Keep Trying | Late Night Thoughts

Monday, December 19, 2016


I've had many thoughts circling through my mind as of late. It was a struggle to focus on studying for finals the past couple weeks, to complete the tasks at hand, to sleep, to be social, to read my scriptures and pray and to feel loved. After feeling like I'm lacking in these areas of my life, I am left upset and frustrated. I try so hard to not let any of this show and cover it up with laughter and smiles. Most of the time I do pretty well with masking it, but there are some days I just can't do it.

Today happened to be one of those days I just couldn't do it. I stayed in my pajamas all day and didn't get ready. I didn't get anything done today despite the list of things I need to do while I'm home for the holidays and presents I still need to buy. I watched movies, played games with my brothers, and did lots of thinking.

I longed to be productive and at least get a start on my "to-do list" and do something of importance ha. But the reality of life is that life isn't always great and happy as can be. 

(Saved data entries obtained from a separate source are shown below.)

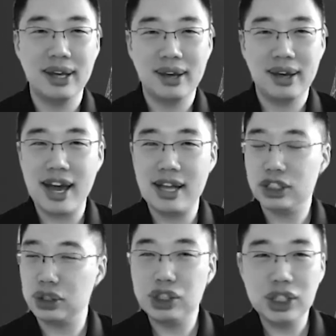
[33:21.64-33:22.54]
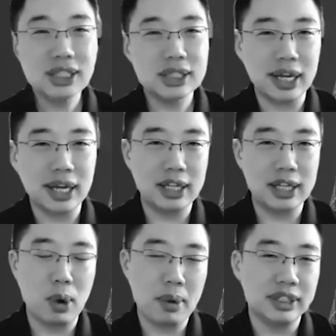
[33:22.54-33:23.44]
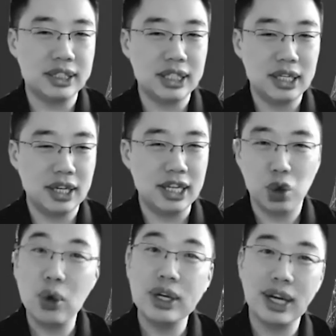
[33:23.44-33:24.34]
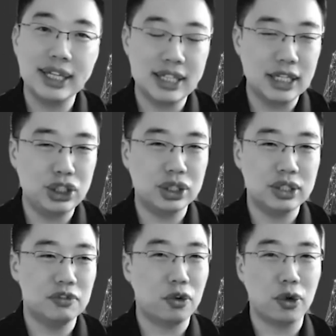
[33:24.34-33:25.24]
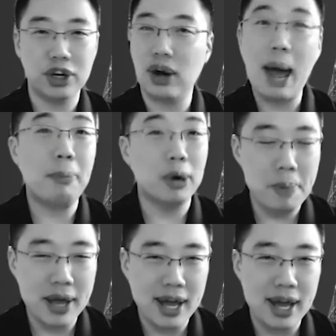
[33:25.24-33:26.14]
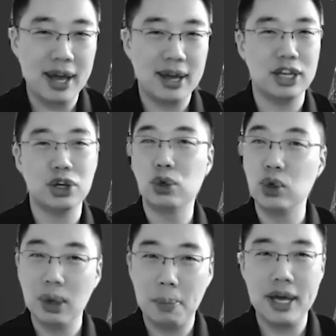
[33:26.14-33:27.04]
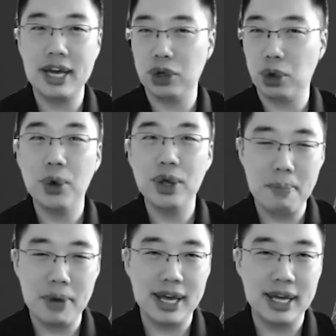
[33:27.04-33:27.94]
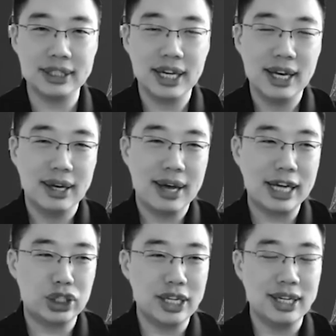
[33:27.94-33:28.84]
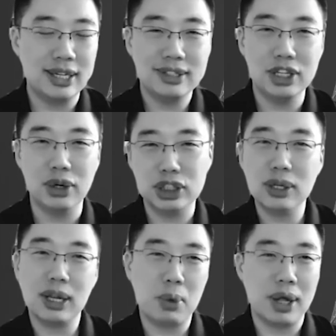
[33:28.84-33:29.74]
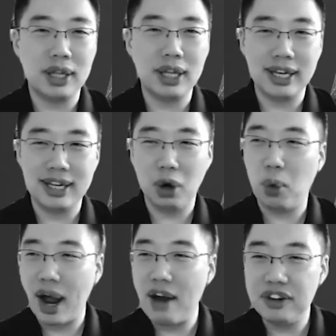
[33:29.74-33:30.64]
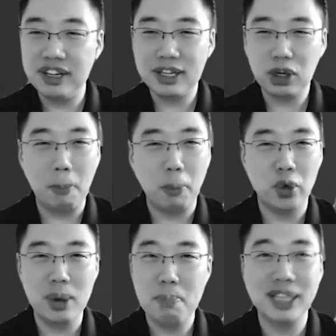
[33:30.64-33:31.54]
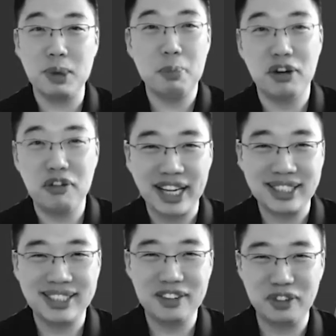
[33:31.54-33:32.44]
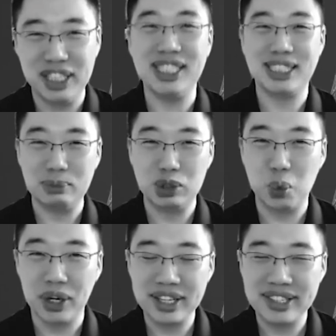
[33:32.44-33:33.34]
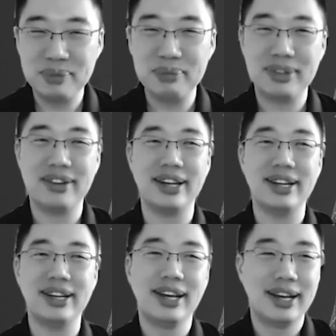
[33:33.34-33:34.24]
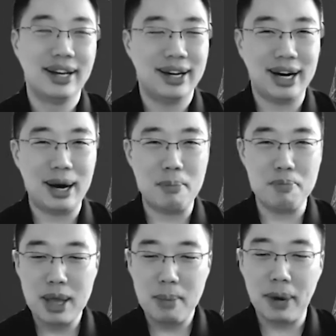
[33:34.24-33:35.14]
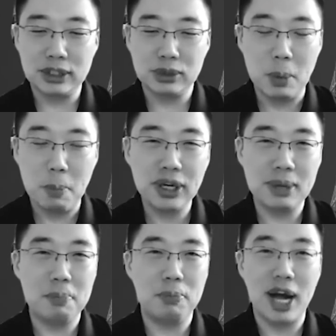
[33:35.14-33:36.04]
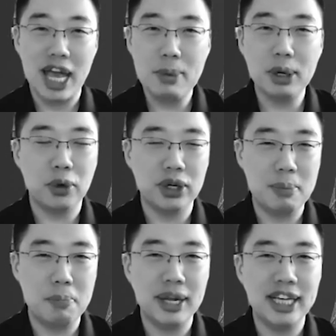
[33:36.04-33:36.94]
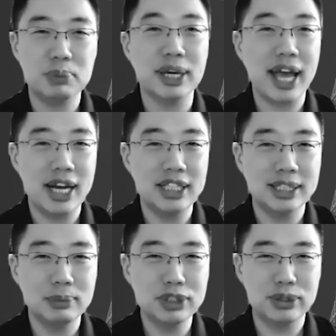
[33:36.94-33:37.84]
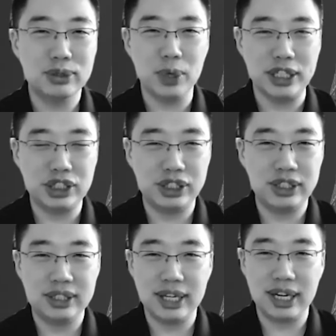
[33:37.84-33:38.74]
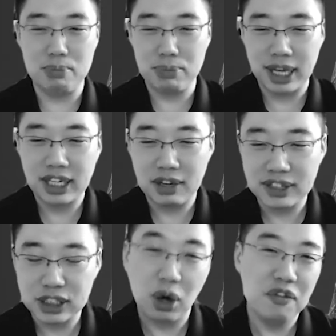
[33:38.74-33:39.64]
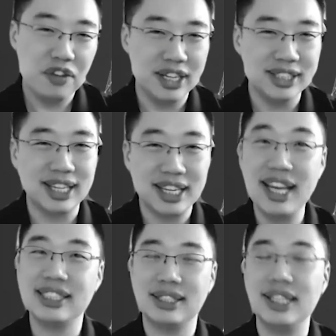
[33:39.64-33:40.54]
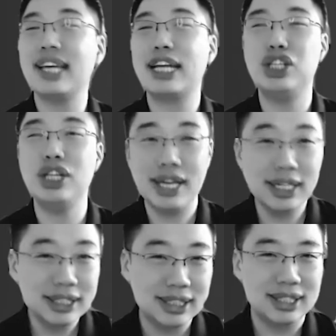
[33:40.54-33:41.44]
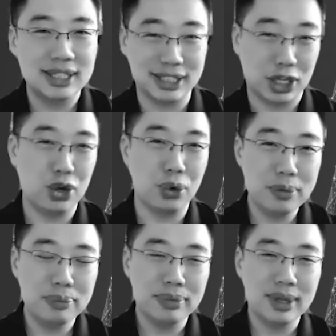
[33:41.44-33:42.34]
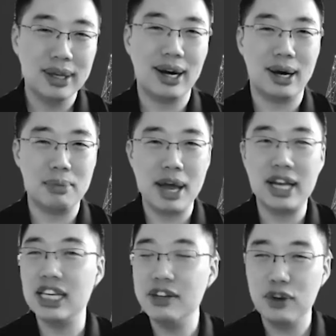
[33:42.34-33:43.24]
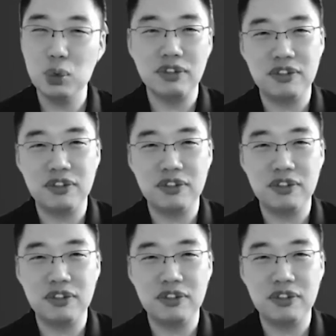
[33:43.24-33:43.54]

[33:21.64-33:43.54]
And so just like I think what we're seeing in tokenization for Apple Pay and your Google Pay and your OEM Pays, actually, it's not that we are thinking, oh, every component must be perfect for the system to work, right? But we are able to put in place mechanisms which can give us a confidence that yes, this actually is secure, and even with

As frustrated as I became today and was somewhat of a downer, by the end of the day I had an epiphany. As a country song goes, "The bad times make the good times better". To know happiness and joy, we also have to experience sadness and frustration. The good days we have quickly become that much better when we realize that we are happy, it isn't a bad day, and there is no frustration or sadness on that particular day.

However, don't just become complacent with life and let things happen left and right. You won't experience joy and happiness by letting life pass you by and not putting in any effort. It is crucial to keep trying and not give up. 

Yes, today may have been kind of an off day and more on the side of a bad day. But that's okay. I didn't give up and am still trying. We will be blessed as we continue to put in effort. Heavenly Father will notice our efforts, be there to help, and will bless us.

Never give up! It only matters that you keep trying.